▶ **The records**
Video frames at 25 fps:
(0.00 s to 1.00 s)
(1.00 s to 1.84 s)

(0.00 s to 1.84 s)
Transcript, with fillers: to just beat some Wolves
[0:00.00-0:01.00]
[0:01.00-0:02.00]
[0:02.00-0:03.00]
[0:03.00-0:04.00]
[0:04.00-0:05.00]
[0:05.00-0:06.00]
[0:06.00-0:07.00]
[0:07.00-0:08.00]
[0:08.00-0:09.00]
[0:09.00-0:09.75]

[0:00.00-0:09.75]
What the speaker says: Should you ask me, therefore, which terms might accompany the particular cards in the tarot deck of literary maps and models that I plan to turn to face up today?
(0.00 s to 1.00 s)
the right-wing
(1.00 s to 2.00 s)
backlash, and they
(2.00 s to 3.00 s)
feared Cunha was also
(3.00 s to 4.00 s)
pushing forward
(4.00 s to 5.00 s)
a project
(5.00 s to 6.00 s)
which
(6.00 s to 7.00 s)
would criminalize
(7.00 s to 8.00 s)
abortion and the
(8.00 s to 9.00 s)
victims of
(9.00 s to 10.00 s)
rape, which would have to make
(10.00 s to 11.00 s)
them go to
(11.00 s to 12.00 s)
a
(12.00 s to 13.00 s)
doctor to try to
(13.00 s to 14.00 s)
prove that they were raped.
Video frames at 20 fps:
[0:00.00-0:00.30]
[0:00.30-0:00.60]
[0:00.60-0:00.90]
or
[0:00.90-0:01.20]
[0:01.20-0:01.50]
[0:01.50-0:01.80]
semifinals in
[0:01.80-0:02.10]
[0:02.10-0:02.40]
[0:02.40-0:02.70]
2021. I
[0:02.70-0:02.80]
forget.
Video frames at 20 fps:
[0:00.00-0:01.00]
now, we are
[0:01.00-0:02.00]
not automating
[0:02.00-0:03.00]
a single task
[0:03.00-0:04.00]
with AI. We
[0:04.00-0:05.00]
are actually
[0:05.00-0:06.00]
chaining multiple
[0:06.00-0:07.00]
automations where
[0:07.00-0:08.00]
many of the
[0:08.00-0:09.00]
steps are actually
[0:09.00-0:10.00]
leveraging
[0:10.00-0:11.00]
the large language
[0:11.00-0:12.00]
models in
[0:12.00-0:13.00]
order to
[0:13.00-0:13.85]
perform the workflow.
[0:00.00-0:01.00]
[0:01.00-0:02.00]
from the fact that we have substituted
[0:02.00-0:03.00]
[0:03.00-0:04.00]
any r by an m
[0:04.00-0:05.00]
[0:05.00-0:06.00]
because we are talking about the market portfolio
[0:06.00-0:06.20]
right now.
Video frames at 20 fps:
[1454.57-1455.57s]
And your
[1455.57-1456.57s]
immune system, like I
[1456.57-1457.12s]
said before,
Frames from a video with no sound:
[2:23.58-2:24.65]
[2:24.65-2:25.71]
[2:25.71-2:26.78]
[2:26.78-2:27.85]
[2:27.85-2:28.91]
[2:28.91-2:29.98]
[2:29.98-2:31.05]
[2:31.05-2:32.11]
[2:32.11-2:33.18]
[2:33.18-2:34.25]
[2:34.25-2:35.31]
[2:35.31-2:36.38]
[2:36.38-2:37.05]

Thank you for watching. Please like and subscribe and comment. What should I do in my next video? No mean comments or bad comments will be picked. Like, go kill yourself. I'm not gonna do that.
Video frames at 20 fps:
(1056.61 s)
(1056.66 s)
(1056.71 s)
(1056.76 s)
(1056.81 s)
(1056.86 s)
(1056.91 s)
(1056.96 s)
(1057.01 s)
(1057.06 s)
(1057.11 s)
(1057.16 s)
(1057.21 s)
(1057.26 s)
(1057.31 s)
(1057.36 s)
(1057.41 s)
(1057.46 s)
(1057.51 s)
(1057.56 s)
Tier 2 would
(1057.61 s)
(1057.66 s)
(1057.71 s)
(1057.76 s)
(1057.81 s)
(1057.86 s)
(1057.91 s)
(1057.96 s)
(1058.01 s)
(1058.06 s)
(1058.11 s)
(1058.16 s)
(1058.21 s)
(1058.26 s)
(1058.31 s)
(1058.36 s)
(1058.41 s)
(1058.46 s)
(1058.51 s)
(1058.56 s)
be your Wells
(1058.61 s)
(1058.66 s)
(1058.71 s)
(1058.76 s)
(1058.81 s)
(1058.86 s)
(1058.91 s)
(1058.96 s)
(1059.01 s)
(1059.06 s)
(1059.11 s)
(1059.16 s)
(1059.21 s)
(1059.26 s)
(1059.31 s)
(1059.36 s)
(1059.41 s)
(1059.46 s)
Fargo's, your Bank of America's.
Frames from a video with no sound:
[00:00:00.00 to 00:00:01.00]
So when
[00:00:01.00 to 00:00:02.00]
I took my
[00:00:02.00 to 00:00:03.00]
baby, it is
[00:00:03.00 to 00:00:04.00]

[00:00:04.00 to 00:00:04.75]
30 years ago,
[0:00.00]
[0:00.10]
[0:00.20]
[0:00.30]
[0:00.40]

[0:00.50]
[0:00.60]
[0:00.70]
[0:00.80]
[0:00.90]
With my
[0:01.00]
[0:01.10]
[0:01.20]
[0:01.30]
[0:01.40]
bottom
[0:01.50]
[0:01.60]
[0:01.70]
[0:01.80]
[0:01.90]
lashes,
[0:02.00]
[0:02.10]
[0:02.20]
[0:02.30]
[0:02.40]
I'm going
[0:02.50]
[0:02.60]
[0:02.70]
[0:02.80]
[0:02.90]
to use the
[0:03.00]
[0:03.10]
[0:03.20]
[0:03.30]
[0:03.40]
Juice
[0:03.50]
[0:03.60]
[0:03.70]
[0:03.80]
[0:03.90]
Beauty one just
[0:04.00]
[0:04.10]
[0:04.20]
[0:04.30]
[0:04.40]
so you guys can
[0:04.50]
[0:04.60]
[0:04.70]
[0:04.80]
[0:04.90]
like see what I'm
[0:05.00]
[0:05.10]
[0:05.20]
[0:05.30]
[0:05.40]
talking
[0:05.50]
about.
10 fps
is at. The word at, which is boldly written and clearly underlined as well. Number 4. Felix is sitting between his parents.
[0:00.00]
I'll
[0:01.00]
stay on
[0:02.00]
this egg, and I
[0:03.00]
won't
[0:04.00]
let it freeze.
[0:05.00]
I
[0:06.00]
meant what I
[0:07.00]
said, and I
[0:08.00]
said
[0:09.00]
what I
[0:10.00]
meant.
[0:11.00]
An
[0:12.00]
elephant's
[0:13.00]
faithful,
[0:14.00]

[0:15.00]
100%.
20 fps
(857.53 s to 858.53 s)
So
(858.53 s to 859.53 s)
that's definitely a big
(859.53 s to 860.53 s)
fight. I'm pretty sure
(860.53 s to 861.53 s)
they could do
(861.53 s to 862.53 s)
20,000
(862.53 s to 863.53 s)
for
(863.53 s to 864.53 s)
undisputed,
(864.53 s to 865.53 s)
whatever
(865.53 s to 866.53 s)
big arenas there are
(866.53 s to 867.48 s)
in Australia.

▶ **What you have to do**
Please return all of the records exactly as they appear.

▶ **Answer section**
Video frames at 25 fps:
(0.00 s to 1.00 s)
(1.00 s to 1.84 s)

(0.00 s to 1.84 s)
Transcript, with fillers: to just beat some Wolves
[0:00.00-0:01.00]
[0:01.00-0:02.00]
[0:02.00-0:03.00]
[0:03.00-0:04.00]
[0:04.00-0:05.00]
[0:05.00-0:06.00]
[0:06.00-0:07.00]
[0:07.00-0:08.00]
[0:08.00-0:09.00]
[0:09.00-0:09.75]

[0:00.00-0:09.75]
What the speaker says: Should you ask me, therefore, which terms might accompany the particular cards in the tarot deck of literary maps and models that I plan to turn to face up today?
(0.00 s to 1.00 s)
the right-wing
(1.00 s to 2.00 s)
backlash, and they
(2.00 s to 3.00 s)
feared Cunha was also
(3.00 s to 4.00 s)
pushing forward
(4.00 s to 5.00 s)
a project
(5.00 s to 6.00 s)
which
(6.00 s to 7.00 s)
would criminalize
(7.00 s to 8.00 s)
abortion and the
(8.00 s to 9.00 s)
victims of
(9.00 s to 10.00 s)
rape, which would have to make
(10.00 s to 11.00 s)
them go to
(11.00 s to 12.00 s)
a
(12.00 s to 13.00 s)
doctor to try to
(13.00 s to 14.00 s)
prove that they were raped.
Video frames at 20 fps:
[0:00.00-0:00.30]
[0:00.30-0:00.60]
[0:00.60-0:00.90]
or
[0:00.90-0:01.20]
[0:01.20-0:01.50]
[0:01.50-0:01.80]
semifinals in
[0:01.80-0:02.10]
[0:02.10-0:02.40]
[0:02.40-0:02.70]
2021. I
[0:02.70-0:02.80]
forget.
Video frames at 20 fps:
[0:00.00-0:01.00]
now, we are
[0:01.00-0:02.00]
not automating
[0:02.00-0:03.00]
a single task
[0:03.00-0:04.00]
with AI. We
[0:04.00-0:05.00]
are actually
[0:05.00-0:06.00]
chaining multiple
[0:06.00-0:07.00]
automations where
[0:07.00-0:08.00]
many of the
[0:08.00-0:09.00]
steps are actually
[0:09.00-0:10.00]
leveraging
[0:10.00-0:11.00]
the large language
[0:11.00-0:12.00]
models in
[0:12.00-0:13.00]
order to
[0:13.00-0:13.85]
perform the workflow.
[0:00.00-0:01.00]
[0:01.00-0:02.00]
from the fact that we have substituted
[0:02.00-0:03.00]
[0:03.00-0:04.00]
any r by an m
[0:04.00-0:05.00]
[0:05.00-0:06.00]
because we are talking about the market portfolio
[0:06.00-0:06.20]
right now.
Video frames at 20 fps:
[1454.57-1455.57s]
And your
[1455.57-1456.57s]
immune system, like I
[1456.57-1457.12s]
said before,
Frames from a video with no sound:
[2:23.58-2:24.65]
[2:24.65-2:25.71]
[2:25.71-2:26.78]
[2:26.78-2:27.85]
[2:27.85-2:28.91]
[2:28.91-2:29.98]
[2:29.98-2:31.05]
[2:31.05-2:32.11]
[2:32.11-2:33.18]
[2:33.18-2:34.25]
[2:34.25-2:35.31]
[2:35.31-2:36.38]
[2:36.38-2:37.05]

Thank you for watching. Please like and subscribe and comment. What should I do in my next video? No mean comments or bad comments will be picked. Like, go kill yourself. I'm not gonna do that.
Video frames at 20 fps:
(1056.61 s)
(1056.66 s)
(1056.71 s)
(1056.76 s)
(1056.81 s)
(1056.86 s)
(1056.91 s)
(1056.96 s)
(1057.01 s)
(1057.06 s)
(1057.11 s)
(1057.16 s)
(1057.21 s)
(1057.26 s)
(1057.31 s)
(1057.36 s)
(1057.41 s)
(1057.46 s)
(1057.51 s)
(1057.56 s)
Tier 2 would
(1057.61 s)
(1057.66 s)
(1057.71 s)
(1057.76 s)
(1057.81 s)
(1057.86 s)
(1057.91 s)
(1057.96 s)
(1058.01 s)
(1058.06 s)
(1058.11 s)
(1058.16 s)
(1058.21 s)
(1058.26 s)
(1058.31 s)
(1058.36 s)
(1058.41 s)
(1058.46 s)
(1058.51 s)
(1058.56 s)
be your Wells
(1058.61 s)
(1058.66 s)
(1058.71 s)
(1058.76 s)
(1058.81 s)
(1058.86 s)
(1058.91 s)
(1058.96 s)
(1059.01 s)
(1059.06 s)
(1059.11 s)
(1059.16 s)
(1059.21 s)
(1059.26 s)
(1059.31 s)
(1059.36 s)
(1059.41 s)
(1059.46 s)
Fargo's, your Bank of America's.
Frames from a video with no sound:
[00:00:00.00 to 00:00:01.00]
So when
[00:00:01.00 to 00:00:02.00]
I took my
[00:00:02.00 to 00:00:03.00]
baby, it is
[00:00:03.00 to 00:00:04.00]

[00:00:04.00 to 00:00:04.75]
30 years ago,
[0:00.00]
[0:00.10]
[0:00.20]
[0:00.30]
[0:00.40]

[0:00.50]
[0:00.60]
[0:00.70]
[0:00.80]
[0:00.90]
With my
[0:01.00]
[0:01.10]
[0:01.20]
[0:01.30]
[0:01.40]
bottom
[0:01.50]
[0:01.60]
[0:01.70]
[0:01.80]
[0:01.90]
lashes,
[0:02.00]
[0:02.10]
[0:02.20]
[0:02.30]
[0:02.40]
I'm going
[0:02.50]
[0:02.60]
[0:02.70]
[0:02.80]
[0:02.90]
to use the
[0:03.00]
[0:03.10]
[0:03.20]
[0:03.30]
[0:03.40]
Juice
[0:03.50]
[0:03.60]
[0:03.70]
[0:03.80]
[0:03.90]
Beauty one just
[0:04.00]
[0:04.10]
[0:04.20]
[0:04.30]
[0:04.40]
so you guys can
[0:04.50]
[0:04.60]
[0:04.70]
[0:04.80]
[0:04.90]
like see what I'm
[0:05.00]
[0:05.10]
[0:05.20]
[0:05.30]
[0:05.40]
talking
[0:05.50]
about.
10 fps
is at. The word at, which is boldly written and clearly underlined as well. Number 4. Felix is sitting between his parents.
[0:00.00]
I'll
[0:01.00]
stay on
[0:02.00]
this egg, and I
[0:03.00]
won't
[0:04.00]
let it freeze.
[0:05.00]
I
[0:06.00]
meant what I
[0:07.00]
said, and I
[0:08.00]
said
[0:09.00]
what I
[0:10.00]
meant.
[0:11.00]
An
[0:12.00]
elephant's
[0:13.00]
faithful,
[0:14.00]

[0:15.00]
100%.
20 fps
(857.53 s to 858.53 s)
So
(858.53 s to 859.53 s)
that's definitely a big
(859.53 s to 860.53 s)
fight. I'm pretty sure
(860.53 s to 861.53 s)
they could do
(861.53 s to 862.53 s)
20,000
(862.53 s to 863.53 s)
for
(863.53 s to 864.53 s)
undisputed,
(864.53 s to 865.53 s)
whatever
(865.53 s to 866.53 s)
big arenas there are
(866.53 s to 867.48 s)
in Australia.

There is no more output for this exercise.